De cette complicité est née un tube fédérateur, pensé comme une ode à tous ces gens qui ne partent pas en vacances l'été. Mais la force d'« Air Max », ce n'est pas seulement cette façon de kicker les fesses de la morosité : c'est aussi cette production, réalisée par un RDS en quête de noirceur et d’ambiances cinématographiques, ce beat lourd qui vient contraster un refrain imparable, porté par des gimmicks marquants et des flows enfumés.

Sexion d’Assaut – Wati By Night

Début 2010, le rap fait grise mine : les disques ne se vendent plus, Kery James tente un single dubstep et la presse spécialisée disparaît peu à peu des kiosques. Rétrospectivement, quelque chose s’est pourtant bel et bien passé cette année-là. D’un côté, il y a les Rap Contenders, qui vont contribuer à révéler Nekfeu, Dinos ou Alpha Wann. De l’autre, « Wati By Night », l’un des morceaux de la Sexion d’Assaut qui s’incruste le plus rapidement en mémoire malgré son instru aux accents funk en total décalage avec les codes de l’époque.
La Sexion d’Assaut reprend ici le flambeau du « Jackpot 2000 » de 113 et raconte une virée entre potes où tout ce qui compte c'est de s’enjailler, si possible le bassin collé à celui de la plus belle fille de la boite. On comprenait alors que le rap pouvait faire danser tout le monde.

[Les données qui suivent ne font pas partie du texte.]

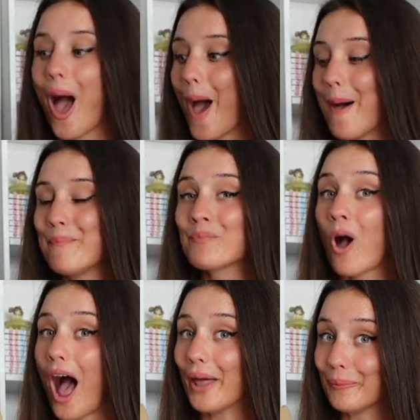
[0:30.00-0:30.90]
Um,
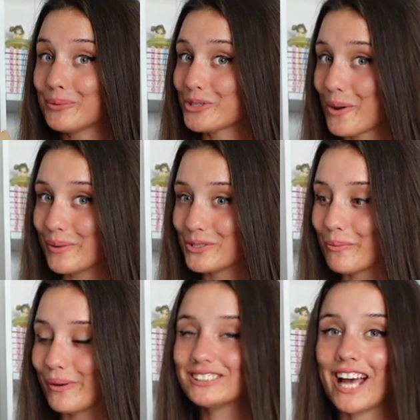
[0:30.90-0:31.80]
and I'm super,
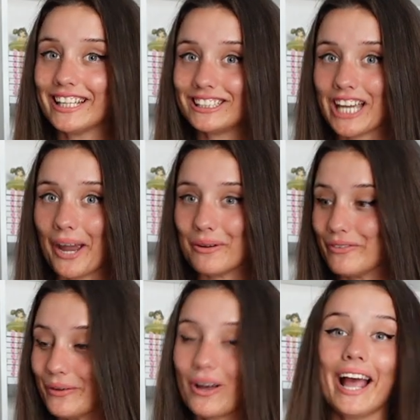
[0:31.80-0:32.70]
super excited to share it with
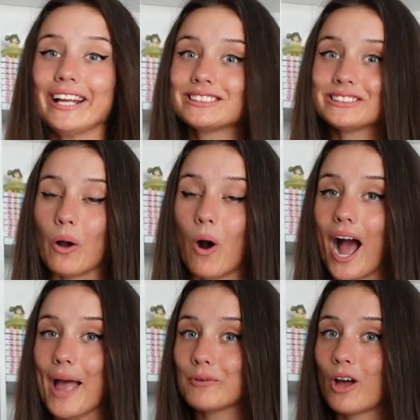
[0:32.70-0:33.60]
you guys. So
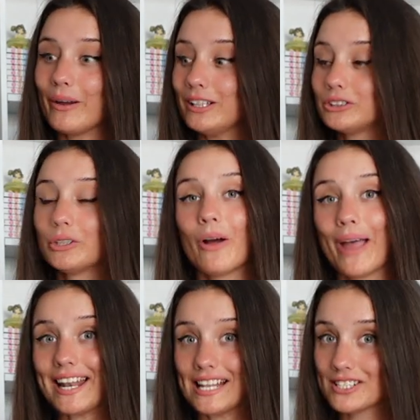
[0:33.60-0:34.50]
I am going to go
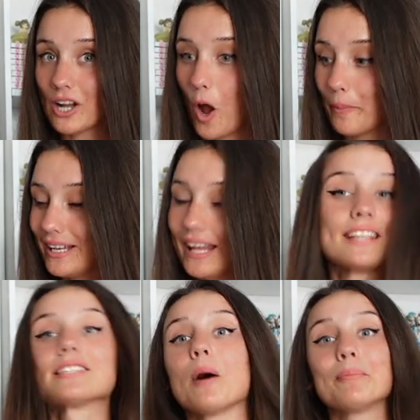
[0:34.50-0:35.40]
ahead and start opening
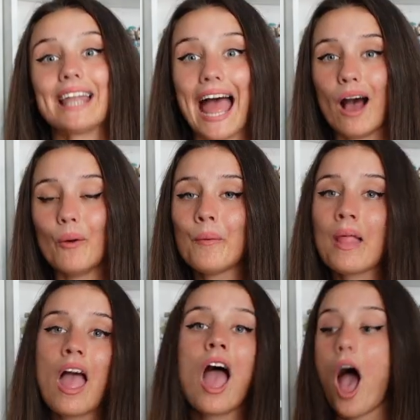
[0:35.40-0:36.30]
this up now.
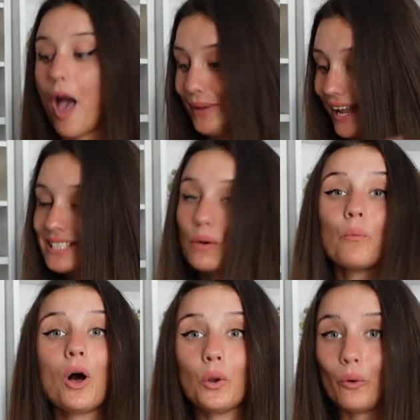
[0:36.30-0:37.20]
Um, it is
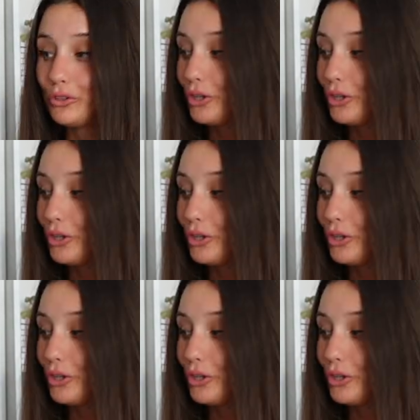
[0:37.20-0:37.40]
one of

Y compris votre oncle un peu réac, aperçu à la FNAC en train d’acheter l’un des 400 000 exemplaires vendus de « L’école des points vitaux », l’album dont est extrait « Wati By Night »

Rohff – Starfuckeuze

Dans une interview à « So Foot », Rohff expliquait la différence entre la « Starfuckeuze » et la « Zlatana » à qui il a dédié chacune un morceau. « La Starfuckeuze, c’est gentil, c’est mignon à côté de la Zlatana. Elle est plus là pour se montrer, plus naïve, plus là pour les stars. Elle t’épuise physiquement alors que la Zlatana t’épuise financièrement ! »
Traduction : Roh2f tient là un hymne, un tube dédié à ces filles prêtes à aller n’importe où, du moment qu’elles peuvent se frotter à toutes les stars sans être obligées d’aller plus loin. « C'est pour les brebis galeuses, dalleuses, sélectionneuse, collectionneuse, futur ex-gogo danseuses », rappe-t-il au début du troisième couplet, le verbe aussi salace que blagueur. Après « Ça fait zizir » et « En mode », Rohff impose une nouvelle fois avec « starfuckeuze » une expression dans les cours de lycée des années 2000.